Un’amicizia nascente ma complessa
Il lavoro in comune, il terreno condiviso e il desiderio di far uscire la Palestina dal cono d’ombra mediatico sono il contesto in cui nasce la complessa amicizia tra Basel e Yuval. Durante la loro frequentazione, i due sono sottoposti a un sistema discriminatorio e mortale. Yuval dice a Basel: “Imparare l’arabo ha realmente cambiato le mie opinioni politiche”, cercando un punto in comune, ma non è così facile, vista l’isteria dei media mainstream israeliani sui palestinesi, e che Yuval decostruisce passo dopo passo.

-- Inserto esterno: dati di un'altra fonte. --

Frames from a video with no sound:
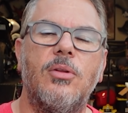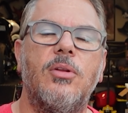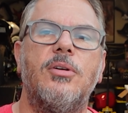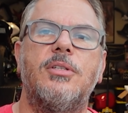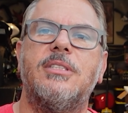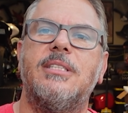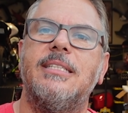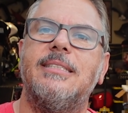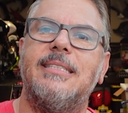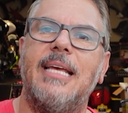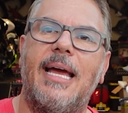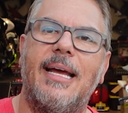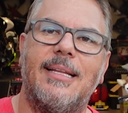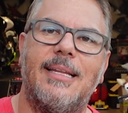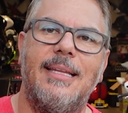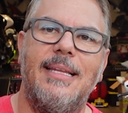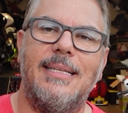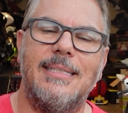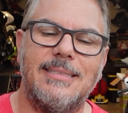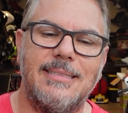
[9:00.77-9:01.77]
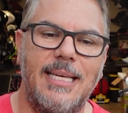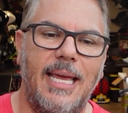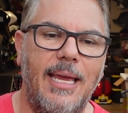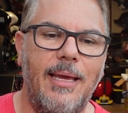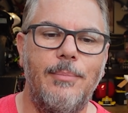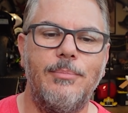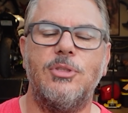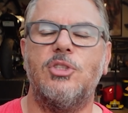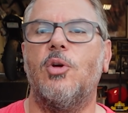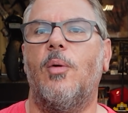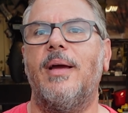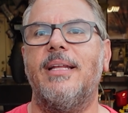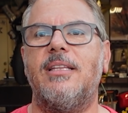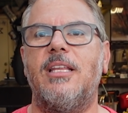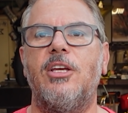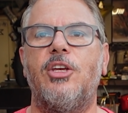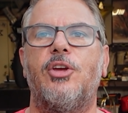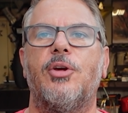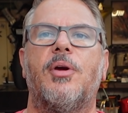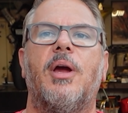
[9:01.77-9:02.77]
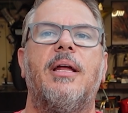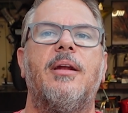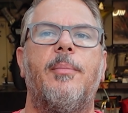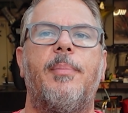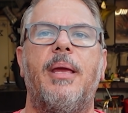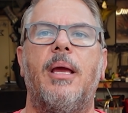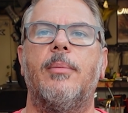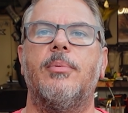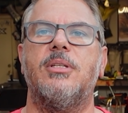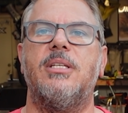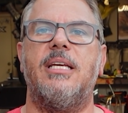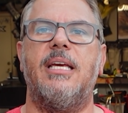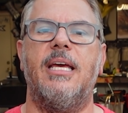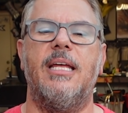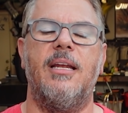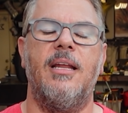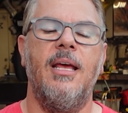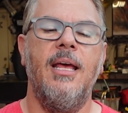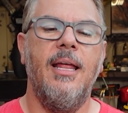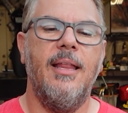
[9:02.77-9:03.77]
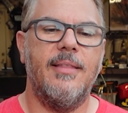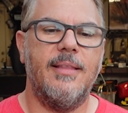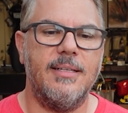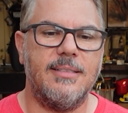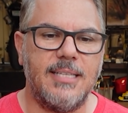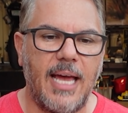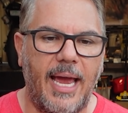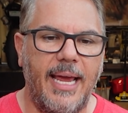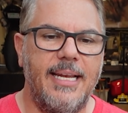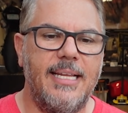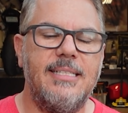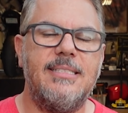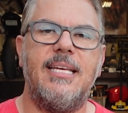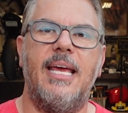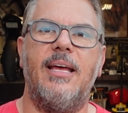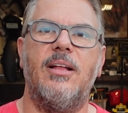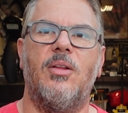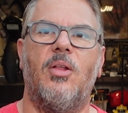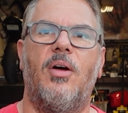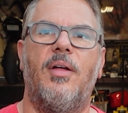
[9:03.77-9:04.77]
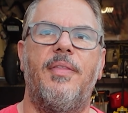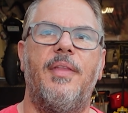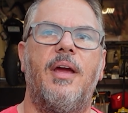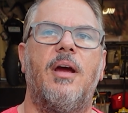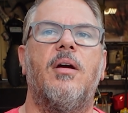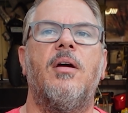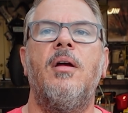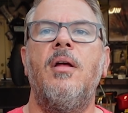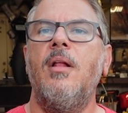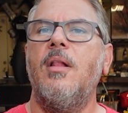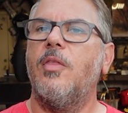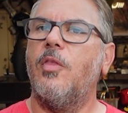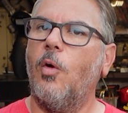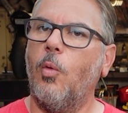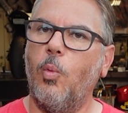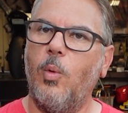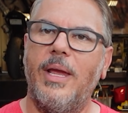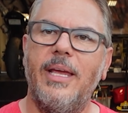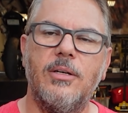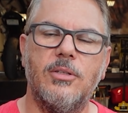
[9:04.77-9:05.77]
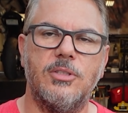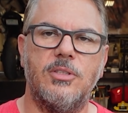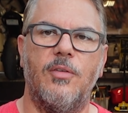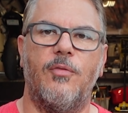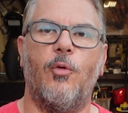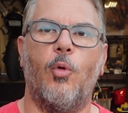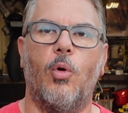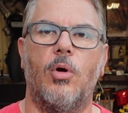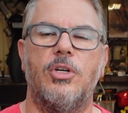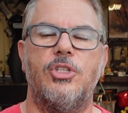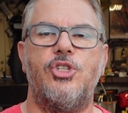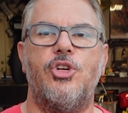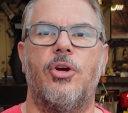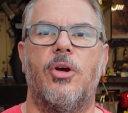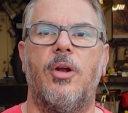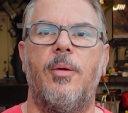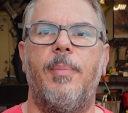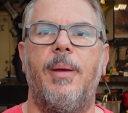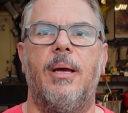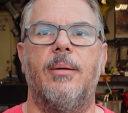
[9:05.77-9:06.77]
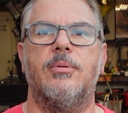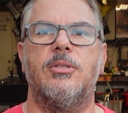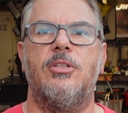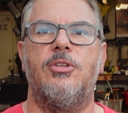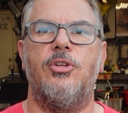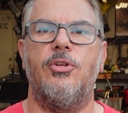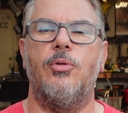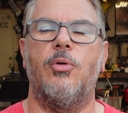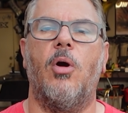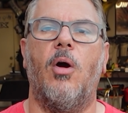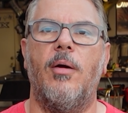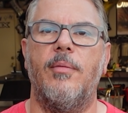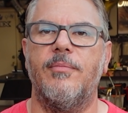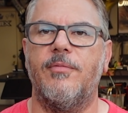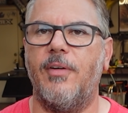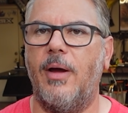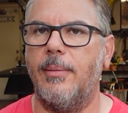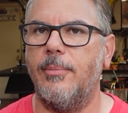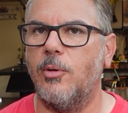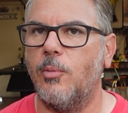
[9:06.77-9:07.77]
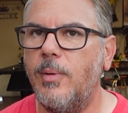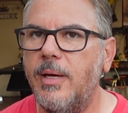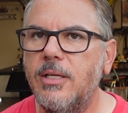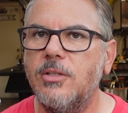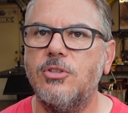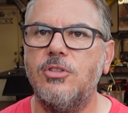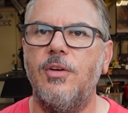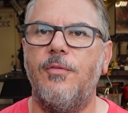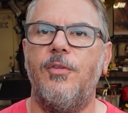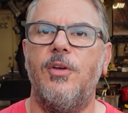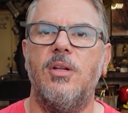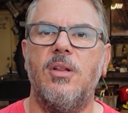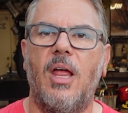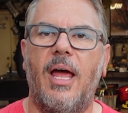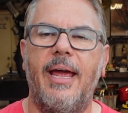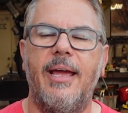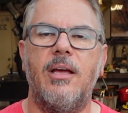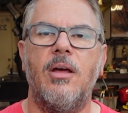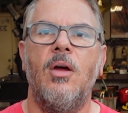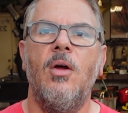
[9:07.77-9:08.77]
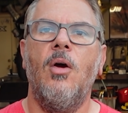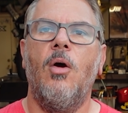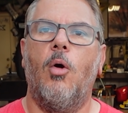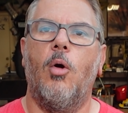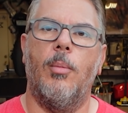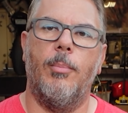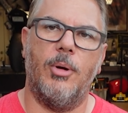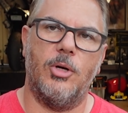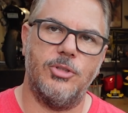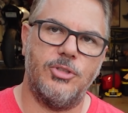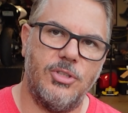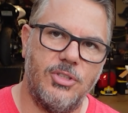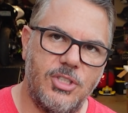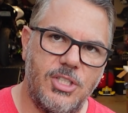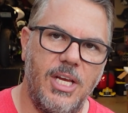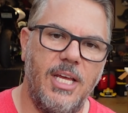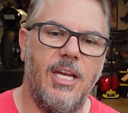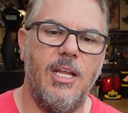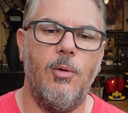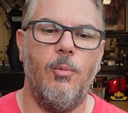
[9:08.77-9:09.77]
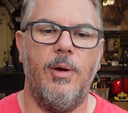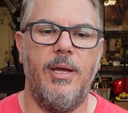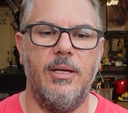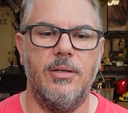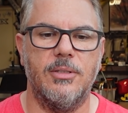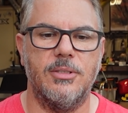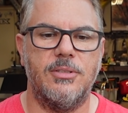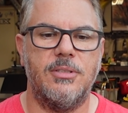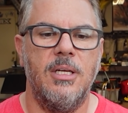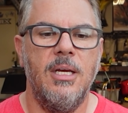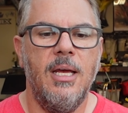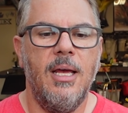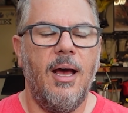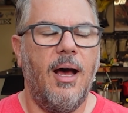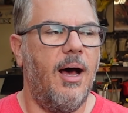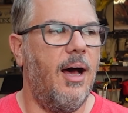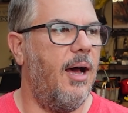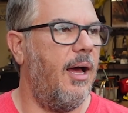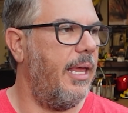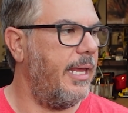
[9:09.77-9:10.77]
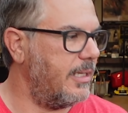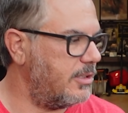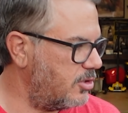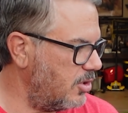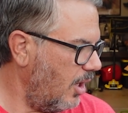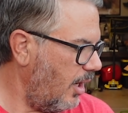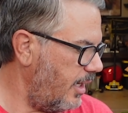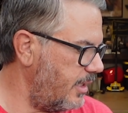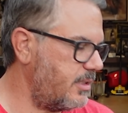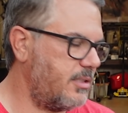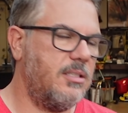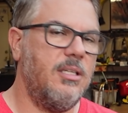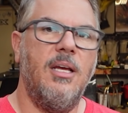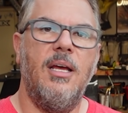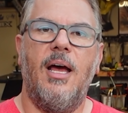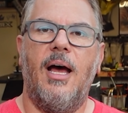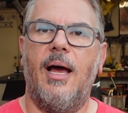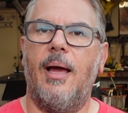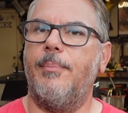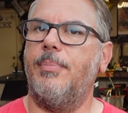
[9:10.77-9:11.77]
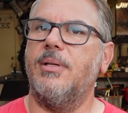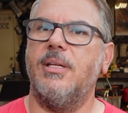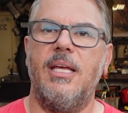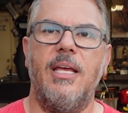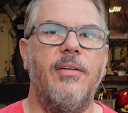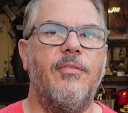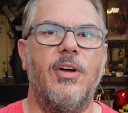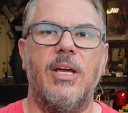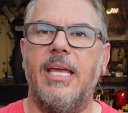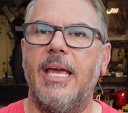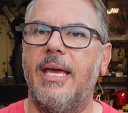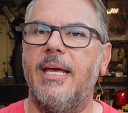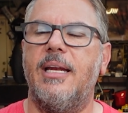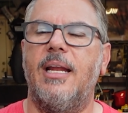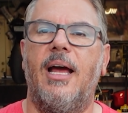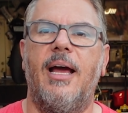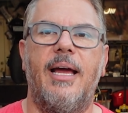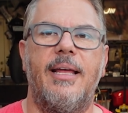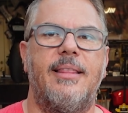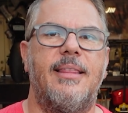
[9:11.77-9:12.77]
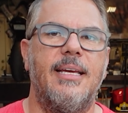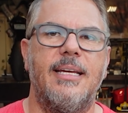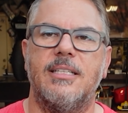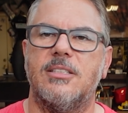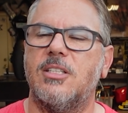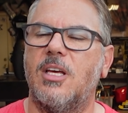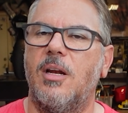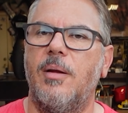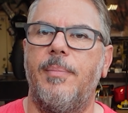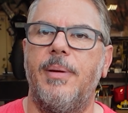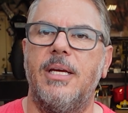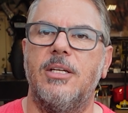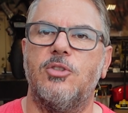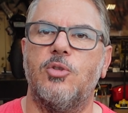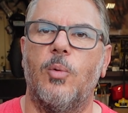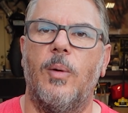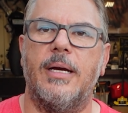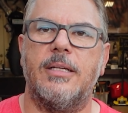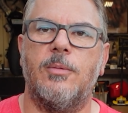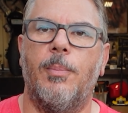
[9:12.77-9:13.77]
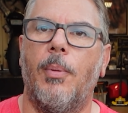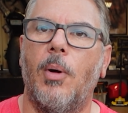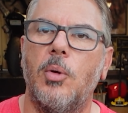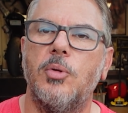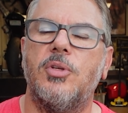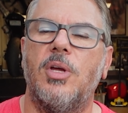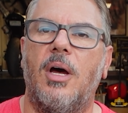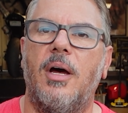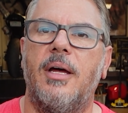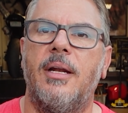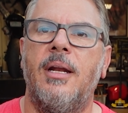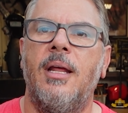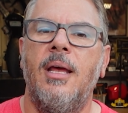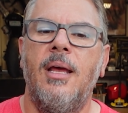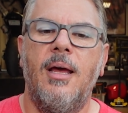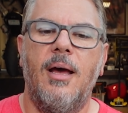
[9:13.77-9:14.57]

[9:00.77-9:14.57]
looks exactly the same, so I think you're going to be able to get the tidy tail on there. The wheels, of course, you're going to be able to do carbon fiber wheels if you'd like, or Marchesini wheels. Exhaust, I believe, again, I think it's going to be a direct bolt-on,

La sottile tensione tra i due, entrambi decisi a smascherare le informazioni occultate da Israele, nasce da questa distanza, sia professionale che personale. Yuval è libero e senza restrizioni, Basel vive sotto una brutale occupazione. :
Ti esalti facilmente. Vorresti che tutto accadesse velocemente. È come se fossi venuto a risolvere tutto in dieci giorni, così dopo puoi tornare a casa. Vuoi tutto subito. Abituati al fallimento, qui sei un perdente.
Ciò non vuol dire che Yuval farà sempre condannato a parte di una minoranza, non più di Basel, per il quale la questione della durata della lotta è una forza motrice, mentre per l’altro è un rinascita. Non viene messa in discussione né la sua determinazione, né il suo coraggio, ma Yuval è libero, mentre Basel vive sotto occupazione. Il lavoro di Yuval è prezioso perché pone la questione dei limiti della compassione, e di conseguenza del nostro impegno collettivo per la Palestina.
I sette minuti di Tony Blair
Per una strana coincidenza, le riprese di No Other Land sono terminate il 7 ottobre. A prescindere dalla sua portata, è un evento che ha smascherato la cecità occidentale, mentre è stato una tragedia per decine di migliaia di palestinesi, libanesi e israeliani. Due brevi sequenze nel film la dicono lunga sull’ipocrisia dell’Occidente. Nel 2009, Tony Blair, allora primo ministro britannico, si reca in visita in uno dei villaggi di Masafer Yatta – un visita che dura sette minuti. L’ex premier riesce però a impedire all’esercito israeliano di distruggere una scuola. Ma il salvataggio non impedirà la distruzione della scuola, che verrà rasa al suolo nel 2023 dall’IDF. Nessun primo ministro britannico o occidentale ha trovato un minuto per impedirlo.
Molti esponenti europei, tedeschi ma non solo, hanno però trovato il tempo per mostrare il loro dissenso verso il successo del film alla Berlinale. Il premio che il pubblico di Berlino ha attribuito al documentario significa che la volontà di combattere l’arbitrarietà israeliana comincia ad essere condivisa anche in Europa. No other land ha ricevuto anche il premio come miglior documentario, e la giuria è stata dello stesso avviso del pubblico. Contrariamente alle grida di indignazione dei sostenitori filo-israeliani alla cerimonia di premiazione, in questo film non c’è un briciolo di antisemitismo. La legge del più forte non può più giustificare le più vergognose falsità. E nulla può contro la determinazione, la fraternità, l’amicizia. No other land merita di essere visto anche solo per le emozioni che sa regalare. Dopo la Palestina nel cuore, coraggio terra di Palestina!